Using UMAP to Reduce Inference Output#
UMAP (Uniform Manifold Approximation and Projection) is a dimensionality-reduction algorithm that projects high-dimensional data into 2 or 3 dimensions while preserving local structure. This makes it ideal for visualizing the latent space learned by an unsupervised model.
In this notebook we will:
Train a simple autoencoder on random data.
Run inference to obtain latent-space representations.
Apply UMAP to reduce those representations to 2D.
Load and plot the UMAP output.
Show how to switch to 3D output.
1. Setup#
Create a Hyrax instance and configure it to use the built-in HyraxAutoencoder model with the HyraxRandomDataset.

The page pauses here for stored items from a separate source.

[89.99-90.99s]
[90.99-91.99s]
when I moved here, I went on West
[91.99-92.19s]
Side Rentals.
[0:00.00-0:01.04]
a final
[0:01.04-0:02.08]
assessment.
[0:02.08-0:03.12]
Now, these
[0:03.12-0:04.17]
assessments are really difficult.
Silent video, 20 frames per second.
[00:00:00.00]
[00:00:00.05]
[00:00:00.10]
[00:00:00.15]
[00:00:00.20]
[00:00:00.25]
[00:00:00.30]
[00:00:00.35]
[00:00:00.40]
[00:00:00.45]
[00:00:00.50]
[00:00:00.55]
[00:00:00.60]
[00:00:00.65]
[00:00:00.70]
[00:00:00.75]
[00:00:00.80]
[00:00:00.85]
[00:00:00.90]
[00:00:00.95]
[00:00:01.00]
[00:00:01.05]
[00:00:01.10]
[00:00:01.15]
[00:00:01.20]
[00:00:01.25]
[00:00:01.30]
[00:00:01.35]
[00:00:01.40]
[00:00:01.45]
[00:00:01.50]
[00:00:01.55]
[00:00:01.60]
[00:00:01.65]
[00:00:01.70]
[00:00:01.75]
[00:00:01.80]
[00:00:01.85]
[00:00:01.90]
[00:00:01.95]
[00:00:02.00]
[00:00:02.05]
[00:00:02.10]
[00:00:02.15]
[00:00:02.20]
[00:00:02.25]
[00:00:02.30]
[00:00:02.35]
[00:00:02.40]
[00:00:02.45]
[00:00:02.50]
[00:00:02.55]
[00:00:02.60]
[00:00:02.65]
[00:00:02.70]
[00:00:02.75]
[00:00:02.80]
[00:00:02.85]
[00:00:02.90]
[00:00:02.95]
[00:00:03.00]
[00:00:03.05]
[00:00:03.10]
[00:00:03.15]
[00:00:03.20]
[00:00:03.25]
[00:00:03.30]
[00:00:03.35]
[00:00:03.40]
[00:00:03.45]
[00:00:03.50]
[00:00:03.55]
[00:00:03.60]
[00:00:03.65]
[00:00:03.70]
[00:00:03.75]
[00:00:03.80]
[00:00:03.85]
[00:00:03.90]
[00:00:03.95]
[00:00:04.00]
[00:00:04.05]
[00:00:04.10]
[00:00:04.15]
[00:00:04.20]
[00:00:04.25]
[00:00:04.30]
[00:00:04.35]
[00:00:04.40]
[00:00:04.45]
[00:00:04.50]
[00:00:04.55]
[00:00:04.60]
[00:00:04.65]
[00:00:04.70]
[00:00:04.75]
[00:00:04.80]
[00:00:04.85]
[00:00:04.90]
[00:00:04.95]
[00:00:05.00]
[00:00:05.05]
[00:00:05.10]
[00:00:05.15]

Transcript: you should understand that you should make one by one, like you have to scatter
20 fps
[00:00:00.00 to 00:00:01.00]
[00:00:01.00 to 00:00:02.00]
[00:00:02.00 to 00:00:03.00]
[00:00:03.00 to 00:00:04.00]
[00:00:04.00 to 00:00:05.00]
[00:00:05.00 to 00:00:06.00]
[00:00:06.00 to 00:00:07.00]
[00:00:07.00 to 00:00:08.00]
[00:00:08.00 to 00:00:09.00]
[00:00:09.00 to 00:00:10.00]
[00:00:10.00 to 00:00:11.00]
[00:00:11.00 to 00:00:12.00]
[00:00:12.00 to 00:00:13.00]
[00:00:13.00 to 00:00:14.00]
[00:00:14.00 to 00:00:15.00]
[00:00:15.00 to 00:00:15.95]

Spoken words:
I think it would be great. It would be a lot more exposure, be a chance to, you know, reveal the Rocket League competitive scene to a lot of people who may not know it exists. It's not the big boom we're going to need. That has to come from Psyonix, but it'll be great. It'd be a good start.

The random dataset lets us run the full pipeline quickly without downloading real data.
[1]:
from hyrax import Hyrax
h = Hyrax()
[2]:
# Use an autoencoder (unsupervised) so inference produces a latent vector.
h.config["model"]["name"] = "HyraxAutoencoder"
# Point at the random dataset — no download required.
data_request = {
"train": {
"data": {
"dataset_class": "HyraxRandomDataset",
"data_location": ".",
"fields": ["image"],
"primary_id_field": "object_id",
"split_fraction": 1.0,
},
},
"infer": {
"data": {
"dataset_class": "HyraxRandomDataset",
"data_location": ".",
"fields": ["image"],
"primary_id_field": "object_id",
},
},
}
h.set_config("data_request", data_request)
# Train for just 1 epoch to keep things fast.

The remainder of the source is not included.